The twelfth article in the JavaScript series explains how to determine whether two parameters are equal

Preface

Although the title describes how to judge the equality of two objects, in this article we not only judge the equality of two objects, but in fact, what we want to do is how to judge the equality of two parameters, which will inevitably involve a variety of types of judgments.

Equal

What is equality? stay De-duplication of JavaScript Theme In our opinion, as long as the result of === is true, the two are equal, but today we redefine equality:

We believe that:

1. NaN and NaN are equal
2. [1] and [1] are equal
3. {value: 1} and {value: 1} are equal

Not only do they look the same, but also

1. 1 and new Number(1) are equal
2. 'Curly'and new String('Curly') are equal.
3. True and new Boolean(true) are equal

More complex, we'll see in the next section.

target

Our goal is to write an eq function to determine whether the two parameters are equal.

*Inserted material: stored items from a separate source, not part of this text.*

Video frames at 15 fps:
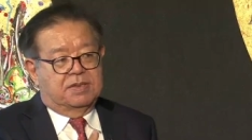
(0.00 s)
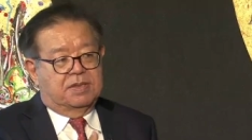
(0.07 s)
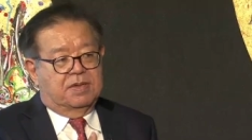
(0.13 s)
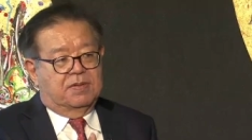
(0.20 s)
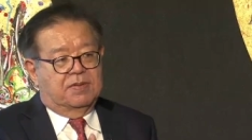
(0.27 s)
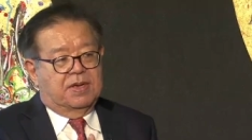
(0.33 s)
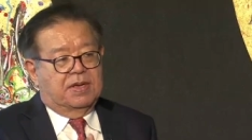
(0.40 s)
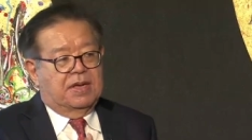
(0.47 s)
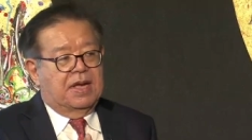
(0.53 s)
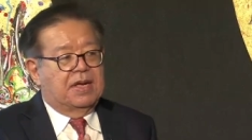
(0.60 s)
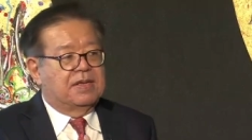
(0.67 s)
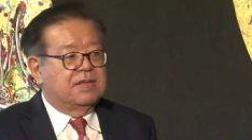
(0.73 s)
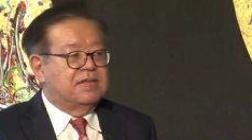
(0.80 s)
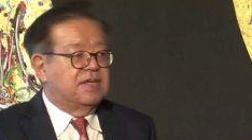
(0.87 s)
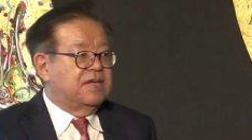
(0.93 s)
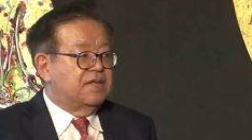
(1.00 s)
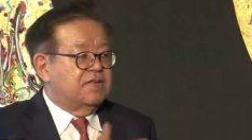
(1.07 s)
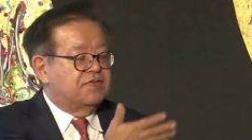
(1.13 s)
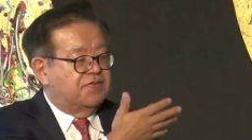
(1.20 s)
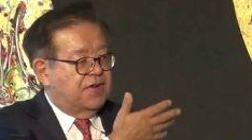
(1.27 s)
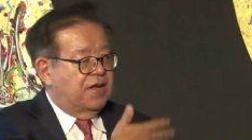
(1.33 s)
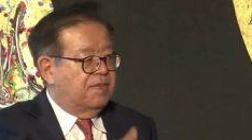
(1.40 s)
So I
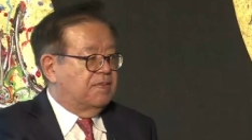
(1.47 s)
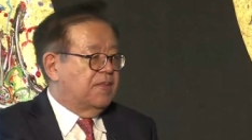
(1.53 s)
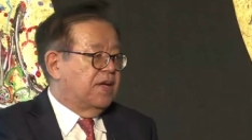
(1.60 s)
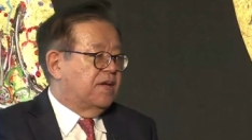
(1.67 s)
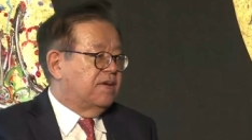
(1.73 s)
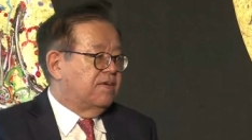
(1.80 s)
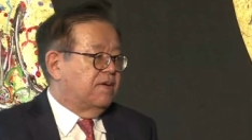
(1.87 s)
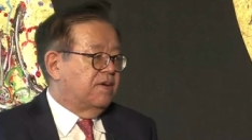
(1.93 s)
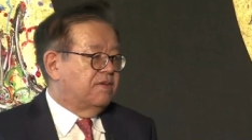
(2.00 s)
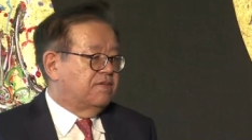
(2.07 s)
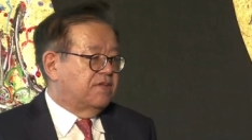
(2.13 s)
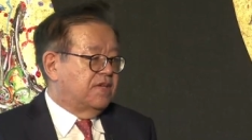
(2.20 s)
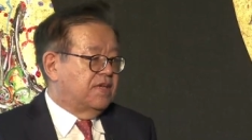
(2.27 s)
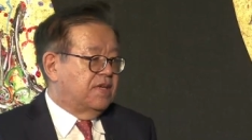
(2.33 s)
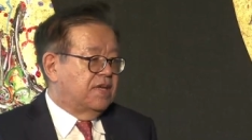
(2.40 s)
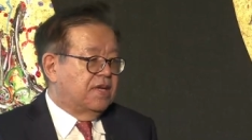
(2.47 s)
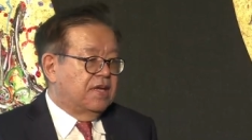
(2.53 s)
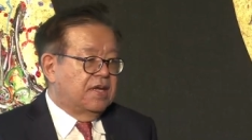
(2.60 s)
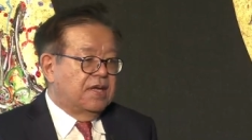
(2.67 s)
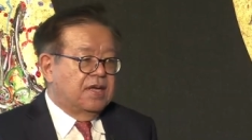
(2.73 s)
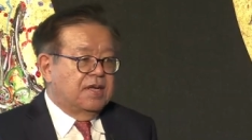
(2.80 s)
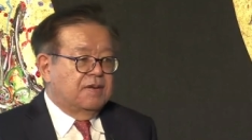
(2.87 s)
learned from Audrey
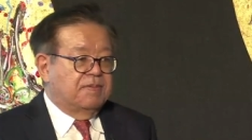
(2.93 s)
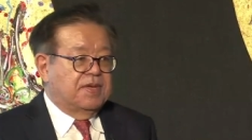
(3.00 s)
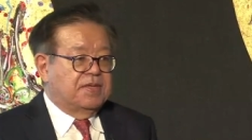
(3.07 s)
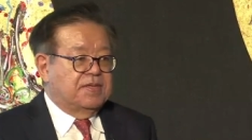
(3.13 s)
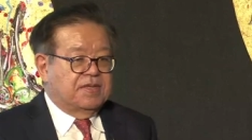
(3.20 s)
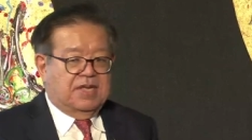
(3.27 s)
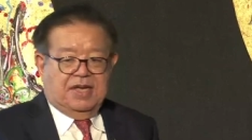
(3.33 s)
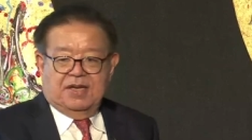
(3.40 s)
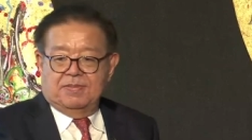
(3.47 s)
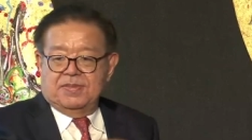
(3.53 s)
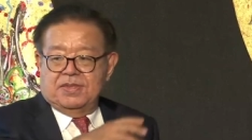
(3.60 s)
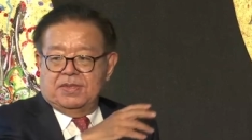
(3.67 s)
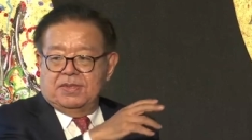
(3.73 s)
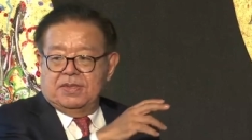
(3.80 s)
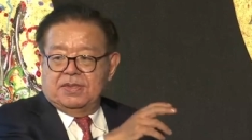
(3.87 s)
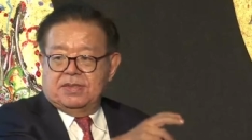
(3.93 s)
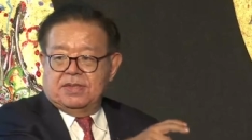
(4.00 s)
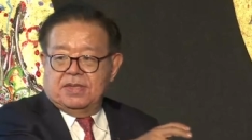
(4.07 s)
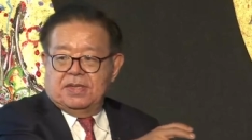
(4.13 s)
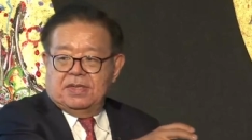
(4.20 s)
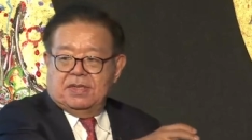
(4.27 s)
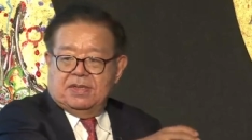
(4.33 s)
many times. It's
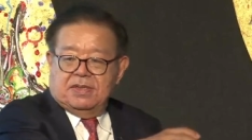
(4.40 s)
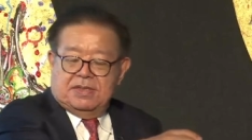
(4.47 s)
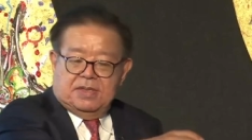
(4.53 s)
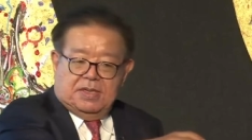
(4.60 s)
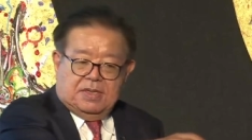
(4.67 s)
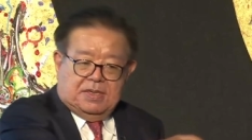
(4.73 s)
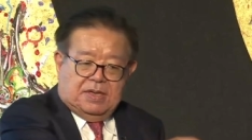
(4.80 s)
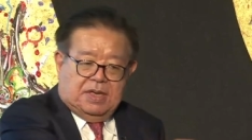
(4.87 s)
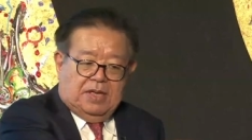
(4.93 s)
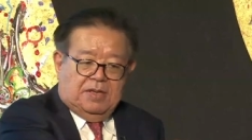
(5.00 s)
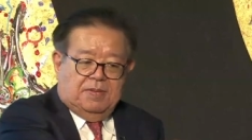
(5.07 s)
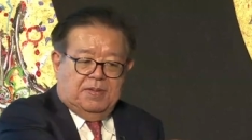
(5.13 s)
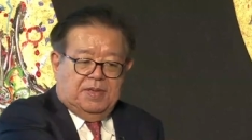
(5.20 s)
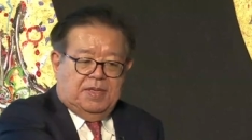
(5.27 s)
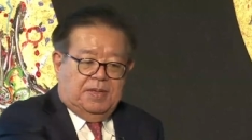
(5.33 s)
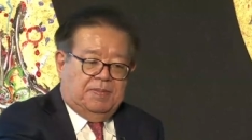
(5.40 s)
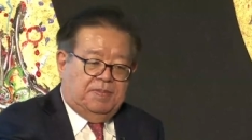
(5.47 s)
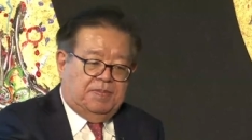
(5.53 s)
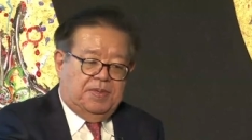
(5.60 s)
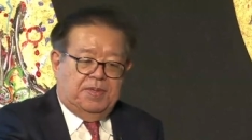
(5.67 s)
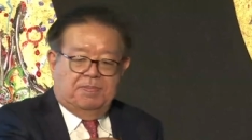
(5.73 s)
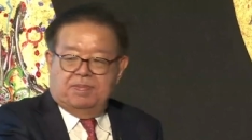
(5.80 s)
the kind of
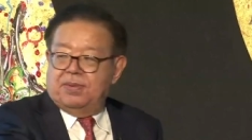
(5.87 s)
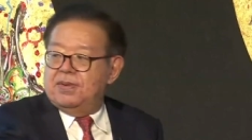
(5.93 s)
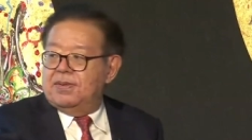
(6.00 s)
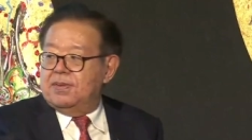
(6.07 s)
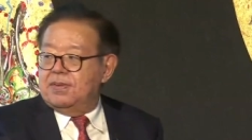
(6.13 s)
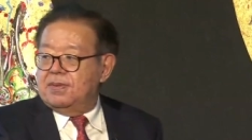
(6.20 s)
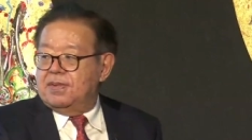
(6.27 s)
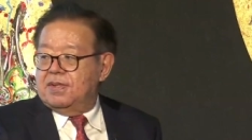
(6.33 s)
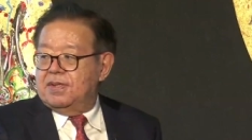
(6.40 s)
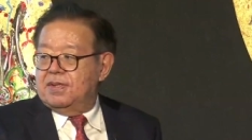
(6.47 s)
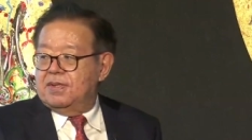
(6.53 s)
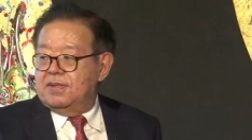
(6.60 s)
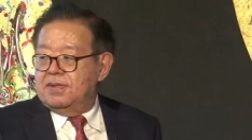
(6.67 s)
people, the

The effect is as follows:

function eq(a, b) { ... }

var a = [1];
var b = [1];
console.log(eq(a, b)) // true

Before writing this seemingly simple function, let's first understand how to judge in some simple cases.

+ 0 and - 0

If the result of a=== b is true, are a and b equal? Usually, of course, that's true, but there's a special example, which is + 0 and - 0.

JavaScript is trying to smooth out the difference between the two.

// Performance 1
console.log(+0 === -0); // true

// Performance 2
(-0).toString() // '0'
(+0).toString() // '0'

// Performance 3
-0 < +0 // false
+0 < -0 // false

Even so, the two are still different:

1 / +0 // Infinity
1 / -0 // -Infinity

1 / +0 === 1 / -0 // false

Maybe you wonder why there are + 0 and - 0?

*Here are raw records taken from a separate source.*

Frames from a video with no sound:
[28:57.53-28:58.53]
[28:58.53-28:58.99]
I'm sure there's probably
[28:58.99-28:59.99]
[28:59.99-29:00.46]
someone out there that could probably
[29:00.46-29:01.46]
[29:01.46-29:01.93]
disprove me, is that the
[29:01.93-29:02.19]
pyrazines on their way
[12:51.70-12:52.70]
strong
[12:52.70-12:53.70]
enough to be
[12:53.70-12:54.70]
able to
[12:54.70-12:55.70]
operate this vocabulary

This is because JavaScript uses the IEEE_754 floating-point representation (adopted by almost all modern programming languages), which is a binary representation. According to this standard, the highest bit is the symbol bit (0 for positive, 1 for negative), and the rest is used to represent size. For the boundary value of zero, 1000 (-0) and 0000 (-0) both represent zero, which makes the difference between positive and negative zero.

Maybe you'll be curious when - 0 will happen?

Math.round(-0.1) // -0

So how do we distinguish 0 from - 0 to get the right result when the result is true? We can do this:

function eq(a, b){
    if (a === b) return a !== 0 || 1 / a === 1 / b;
    return false;
}

console.log(eq(0, 0)) // true
console.log(eq(0, -0)) // false

NaN

In this article, we think that NaN and NaN are equal, so how to judge NaN?

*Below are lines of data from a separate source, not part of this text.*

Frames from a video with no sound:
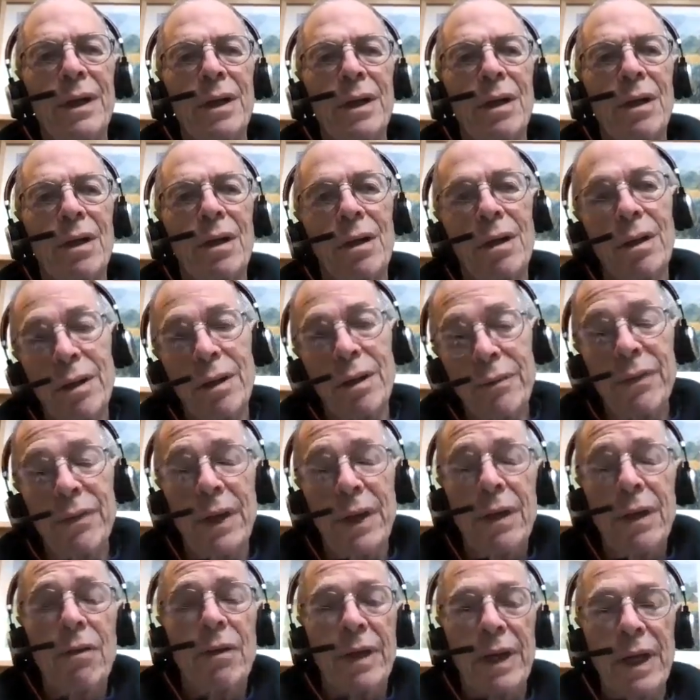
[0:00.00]
And
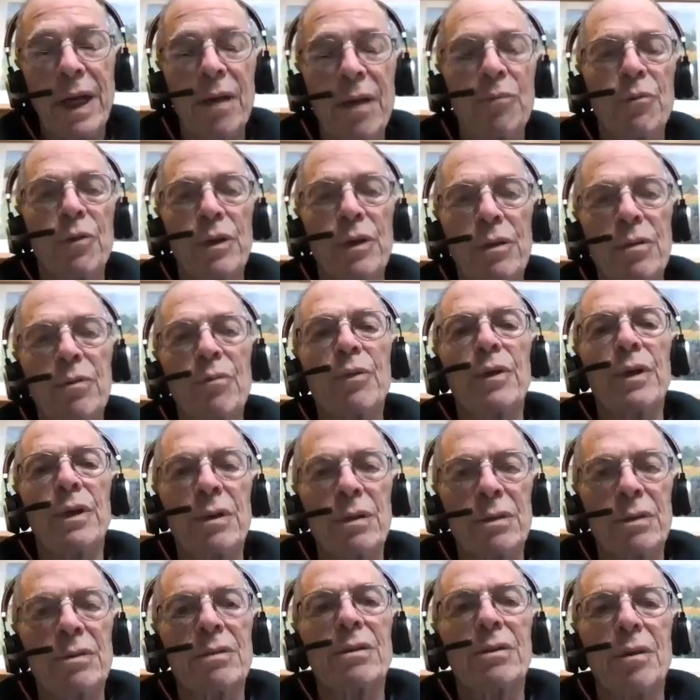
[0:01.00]
there again,
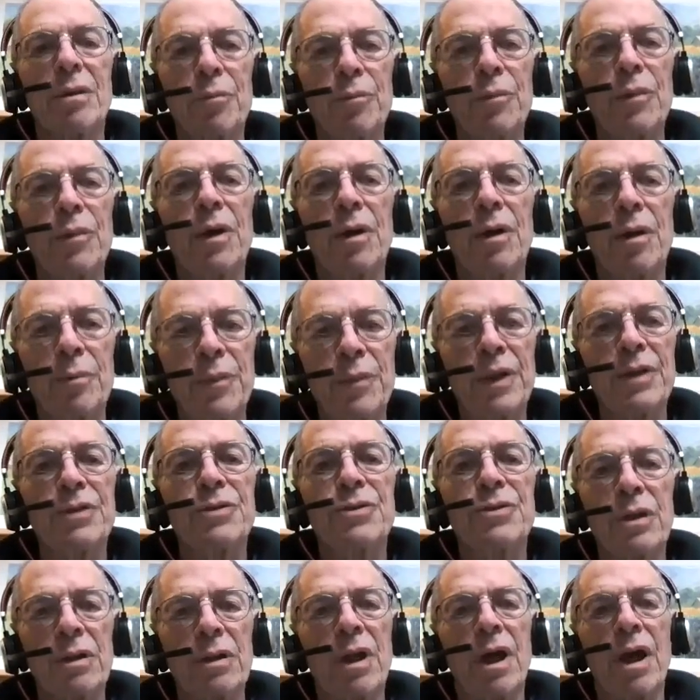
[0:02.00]
we're
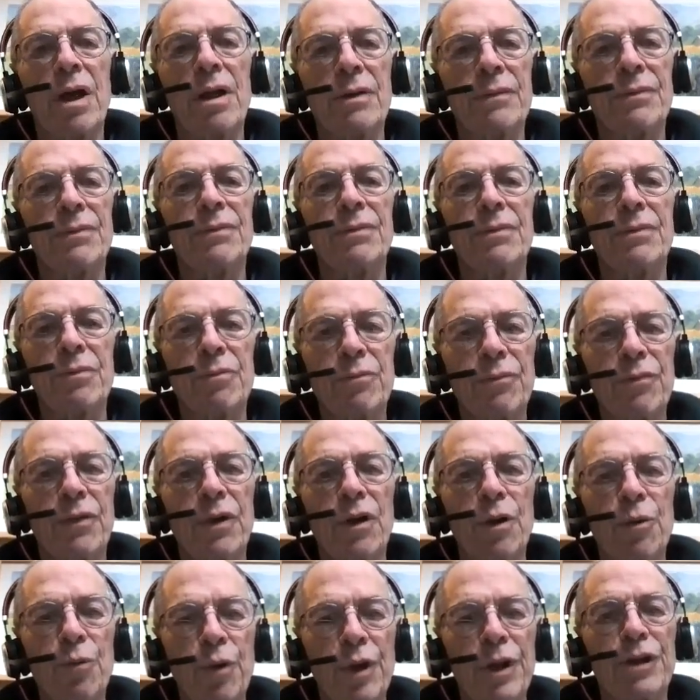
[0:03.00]
amidst a lot of
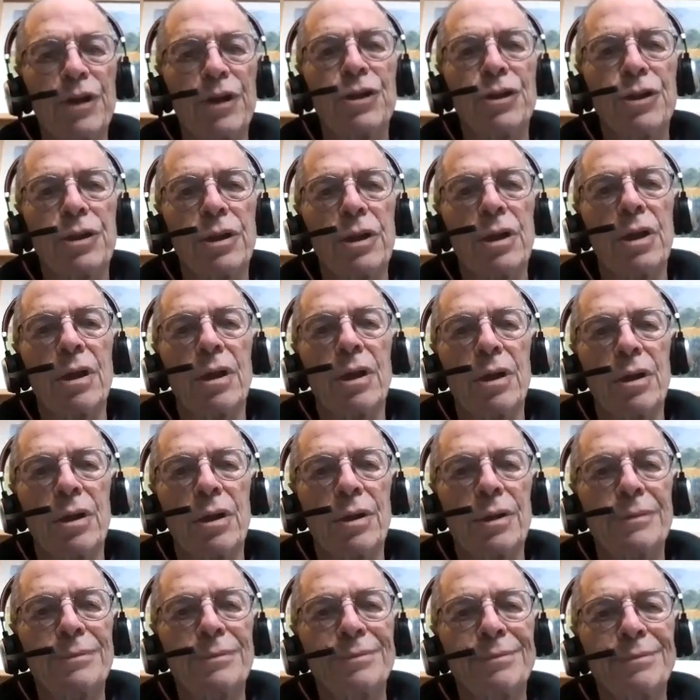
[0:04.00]
very rich
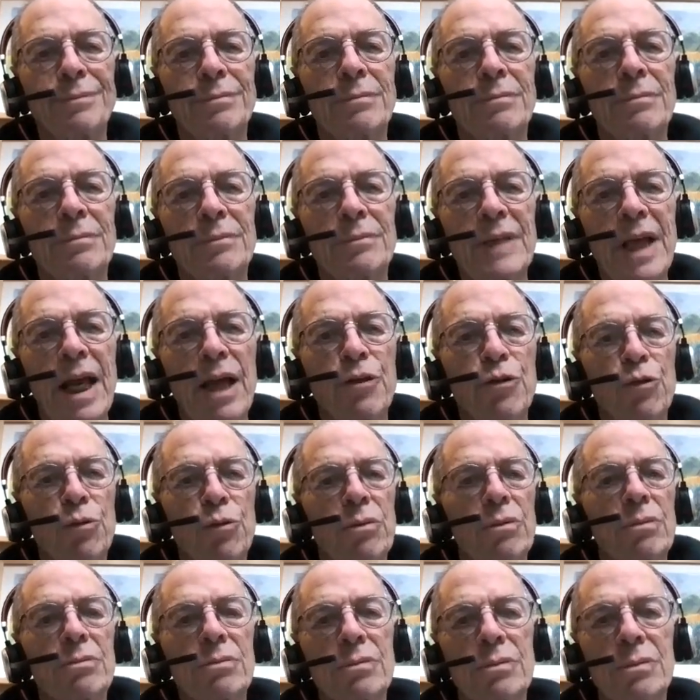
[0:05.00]

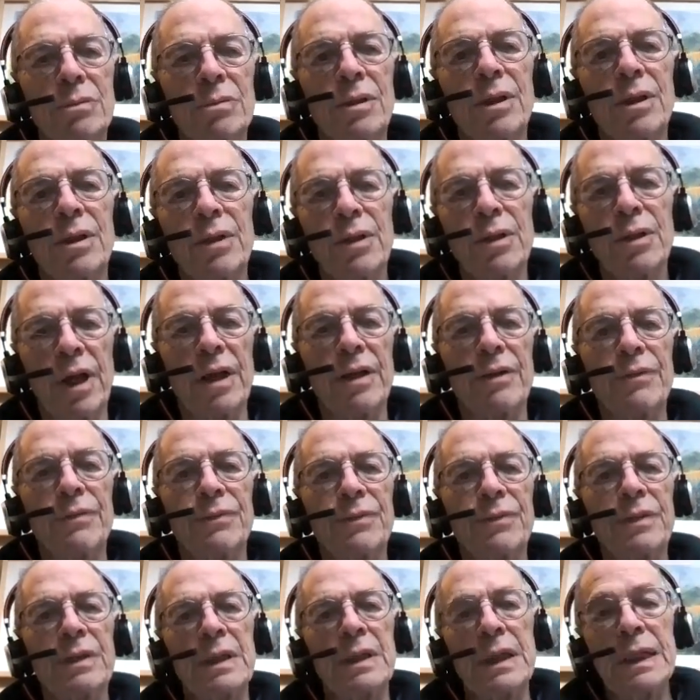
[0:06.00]
natural life.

console.log(NaN === NaN); // false

NaN is not equal to its own characteristics, we can distinguish NaN, then how to write this eq function?

function eq(a, b) {
    if (a !== a) return b !== b;
}

console.log(eq(NaN, NaN)); // true

eq function

Now we can write the first edition of eq function.

// eq First Edition
// Used to filter out simple type comparisons, complex objects are processed using the deepEq function
function eq(a, b) {

    // === The result is true distinguishing between + 0 and - 0
    if (a === b) return a !== 0 || 1 / a === 1 / b;

    // The result of typeof null is object. The reason to judge here is to let null exit the function as soon as possible.
    if (a == null || b == null) return false;

    // Judging NaN
    if (a !== a) return b !== b;

    // Determine the parameter a type, if it is a basic type, where you can return false directly
    var type = typeof a;
    if (type !== 'function' && type !== 'object' && typeof b != 'object') return false;

    // Deep comparisons of more complex objects using the deepEq function
    return deepEq(a, b);
};

Maybe you wonder if there's a missing typeof b!== function??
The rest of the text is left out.